Alaria marginata, the winged kelp, is a brown alga species in the genus Alaria. It can grow up to 13 feet. Fronds are long and narrow with raised midrib and wavy edges. Each frond has two rows of several smooth, oblong, 5 inch spore-bearing blades at the base in winter.

According to a study done by Widdowson(1971), the kelp Alaria marginata has been known to occupy certain wave-exosed intertidal habitats. These habitats can be found in the northeast Pacific from Alaska to near Point Conception, California. Alaria marginata has been the dominant macroalga on this exposed mid-to-low rocky shores along the Big Sur coast of California. The kelp commonly grows in large patches, which offers habitat and sustenance for tide pool organisms.

In the kelp species Alaria marginata, phenolics act as chemical defence against herbivores. Higher concentrations of the phenolics were found in the reproductive fronds when compared to the vegetative blades, which were consumed at a higher rate by herbivorous snails.

== Seasonal changes ==
According to a study done by McConnico and Foster in the Science Direct, thinning of the kelp patches was inversely related to density. During the growing season from February to July, the kelp would grow in length up to 1.4 meters a month to form thick canopies. The sorus development was found to be positively related to size and begins as early as March (peaking in late August-October). Releasing of the spores would take place most frequently between October and January, being associated with high water movement.

== Harvesting and uses ==
Alaria marginata are an edible kelp, commonly harvested in the spring and early summer to avoid frond harm from the summer storms.
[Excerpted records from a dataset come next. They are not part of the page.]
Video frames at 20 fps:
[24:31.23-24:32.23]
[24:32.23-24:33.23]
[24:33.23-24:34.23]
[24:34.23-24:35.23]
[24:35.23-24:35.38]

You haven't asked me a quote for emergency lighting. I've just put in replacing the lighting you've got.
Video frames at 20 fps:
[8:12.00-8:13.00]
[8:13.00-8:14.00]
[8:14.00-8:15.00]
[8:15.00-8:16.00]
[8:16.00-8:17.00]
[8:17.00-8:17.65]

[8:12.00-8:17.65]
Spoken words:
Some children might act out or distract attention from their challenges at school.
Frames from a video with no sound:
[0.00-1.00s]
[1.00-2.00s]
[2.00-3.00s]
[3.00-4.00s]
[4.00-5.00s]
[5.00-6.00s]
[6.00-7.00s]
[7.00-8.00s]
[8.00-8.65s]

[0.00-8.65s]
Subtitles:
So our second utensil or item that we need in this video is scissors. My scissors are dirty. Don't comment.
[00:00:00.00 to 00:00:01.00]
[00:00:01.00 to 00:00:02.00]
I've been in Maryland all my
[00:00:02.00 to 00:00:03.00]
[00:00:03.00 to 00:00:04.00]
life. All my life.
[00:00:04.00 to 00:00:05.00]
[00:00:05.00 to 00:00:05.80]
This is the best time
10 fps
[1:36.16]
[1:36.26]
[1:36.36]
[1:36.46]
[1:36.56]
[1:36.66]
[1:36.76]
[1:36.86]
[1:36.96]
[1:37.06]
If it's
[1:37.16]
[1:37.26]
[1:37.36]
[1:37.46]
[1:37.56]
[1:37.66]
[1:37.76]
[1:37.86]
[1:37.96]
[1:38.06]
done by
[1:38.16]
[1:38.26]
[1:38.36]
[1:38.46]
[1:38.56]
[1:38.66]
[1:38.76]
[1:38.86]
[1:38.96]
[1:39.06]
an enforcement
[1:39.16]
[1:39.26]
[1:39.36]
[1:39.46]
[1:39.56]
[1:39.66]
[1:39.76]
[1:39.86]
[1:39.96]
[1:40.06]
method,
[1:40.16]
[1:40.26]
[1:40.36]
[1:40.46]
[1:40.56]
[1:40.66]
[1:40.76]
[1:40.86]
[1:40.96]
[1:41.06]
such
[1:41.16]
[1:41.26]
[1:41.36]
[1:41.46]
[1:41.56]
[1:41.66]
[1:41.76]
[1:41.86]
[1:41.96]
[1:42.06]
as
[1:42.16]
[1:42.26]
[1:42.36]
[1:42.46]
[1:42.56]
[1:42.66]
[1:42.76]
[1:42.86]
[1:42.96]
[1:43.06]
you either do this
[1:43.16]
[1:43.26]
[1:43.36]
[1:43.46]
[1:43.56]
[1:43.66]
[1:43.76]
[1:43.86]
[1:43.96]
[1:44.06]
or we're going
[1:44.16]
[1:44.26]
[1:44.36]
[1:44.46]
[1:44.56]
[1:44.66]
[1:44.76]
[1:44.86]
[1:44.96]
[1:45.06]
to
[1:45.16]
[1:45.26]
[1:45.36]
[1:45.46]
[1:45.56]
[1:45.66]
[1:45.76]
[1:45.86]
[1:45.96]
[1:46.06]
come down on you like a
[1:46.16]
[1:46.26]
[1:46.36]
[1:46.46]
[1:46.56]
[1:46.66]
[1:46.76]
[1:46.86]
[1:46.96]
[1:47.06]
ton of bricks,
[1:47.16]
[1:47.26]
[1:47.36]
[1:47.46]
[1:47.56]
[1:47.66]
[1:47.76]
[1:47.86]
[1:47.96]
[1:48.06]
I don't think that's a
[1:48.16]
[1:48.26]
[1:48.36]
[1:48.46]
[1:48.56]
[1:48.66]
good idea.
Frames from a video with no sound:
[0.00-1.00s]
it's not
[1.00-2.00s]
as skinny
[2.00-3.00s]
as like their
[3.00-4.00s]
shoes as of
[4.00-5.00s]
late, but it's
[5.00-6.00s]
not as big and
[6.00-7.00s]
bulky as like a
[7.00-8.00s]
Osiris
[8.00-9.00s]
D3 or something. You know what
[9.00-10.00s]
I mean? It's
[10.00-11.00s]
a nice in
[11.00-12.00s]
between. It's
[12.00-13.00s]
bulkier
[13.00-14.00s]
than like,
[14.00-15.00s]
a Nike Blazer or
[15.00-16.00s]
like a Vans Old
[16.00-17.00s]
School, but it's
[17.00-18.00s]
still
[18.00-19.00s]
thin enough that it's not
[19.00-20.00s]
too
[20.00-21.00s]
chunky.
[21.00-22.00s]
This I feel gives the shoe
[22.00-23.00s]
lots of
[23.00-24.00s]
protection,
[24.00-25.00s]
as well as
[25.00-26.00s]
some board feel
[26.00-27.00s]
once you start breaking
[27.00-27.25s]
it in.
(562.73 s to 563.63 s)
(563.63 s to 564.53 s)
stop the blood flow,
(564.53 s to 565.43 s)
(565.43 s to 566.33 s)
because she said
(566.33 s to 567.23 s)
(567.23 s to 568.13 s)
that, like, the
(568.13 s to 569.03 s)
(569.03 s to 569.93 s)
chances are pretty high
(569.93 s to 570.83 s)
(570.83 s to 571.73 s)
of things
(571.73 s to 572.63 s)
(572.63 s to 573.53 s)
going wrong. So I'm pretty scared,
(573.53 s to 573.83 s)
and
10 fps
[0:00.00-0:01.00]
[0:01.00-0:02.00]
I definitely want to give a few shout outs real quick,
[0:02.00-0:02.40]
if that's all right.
The upper frond and midrib can be harvested, leaving the lower portion of the frond to continue to grow.

Once harvested, the alaria marginata can be used fresh or dried. To dry, fronds are hung off clotheslines for an even preservation of both sides of the kelp. The midrib of the alaria marginata can be cut out, separating the two opposing sheets and the stiffer midrib. Dried fronds can be stored in strips or pieces in a cool, dry place.